## [TASK DETAILS]
Pictures don't belong in the copy; print all the records exactly.

## [RECORDS SUPPLIED]

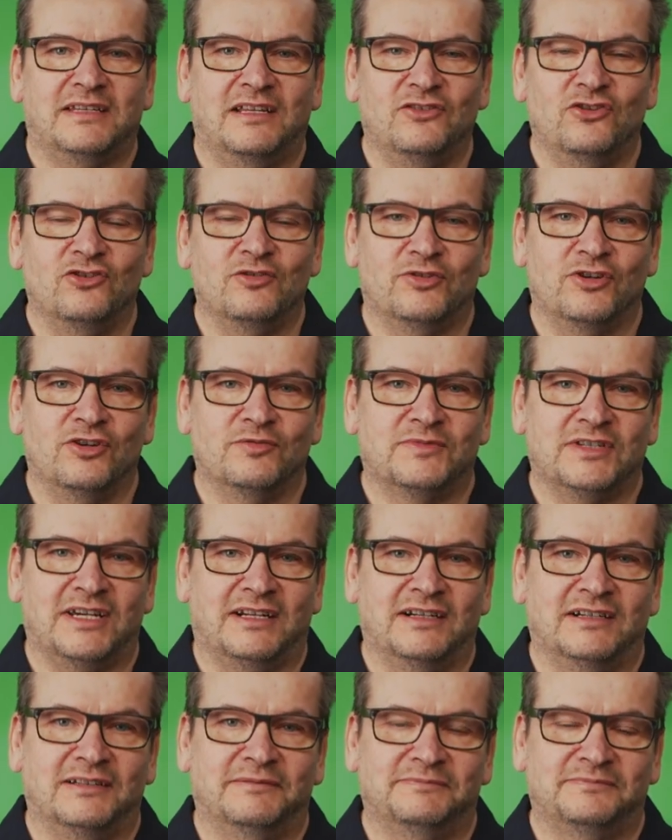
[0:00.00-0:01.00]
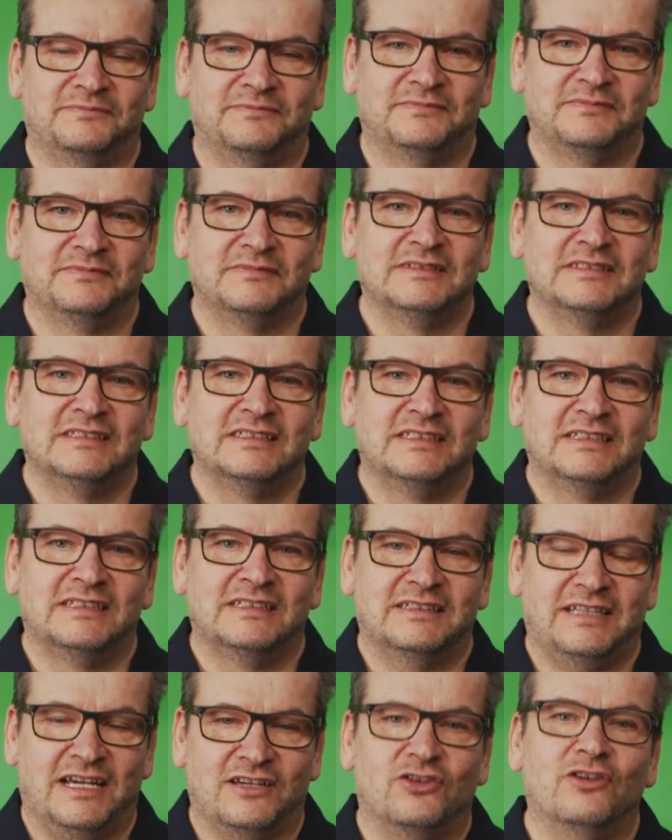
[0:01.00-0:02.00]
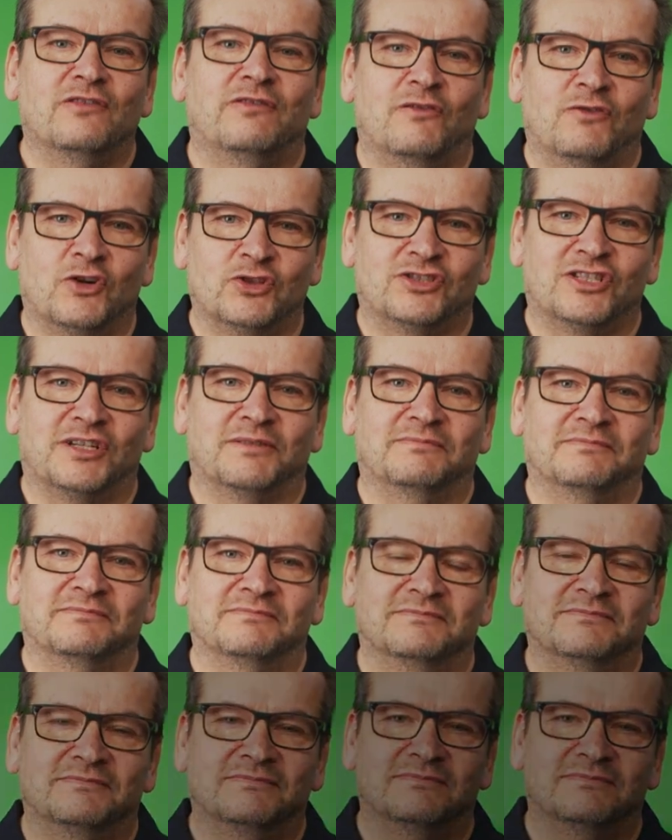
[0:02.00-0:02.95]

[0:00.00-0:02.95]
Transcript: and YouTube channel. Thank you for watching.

## [EXERCISE ANSWER]
[0:00.00-0:01.00]
[0:01.00-0:02.00]
[0:02.00-0:02.95]

[0:00.00-0:02.95]
Transcript: and YouTube channel. Thank you for watching.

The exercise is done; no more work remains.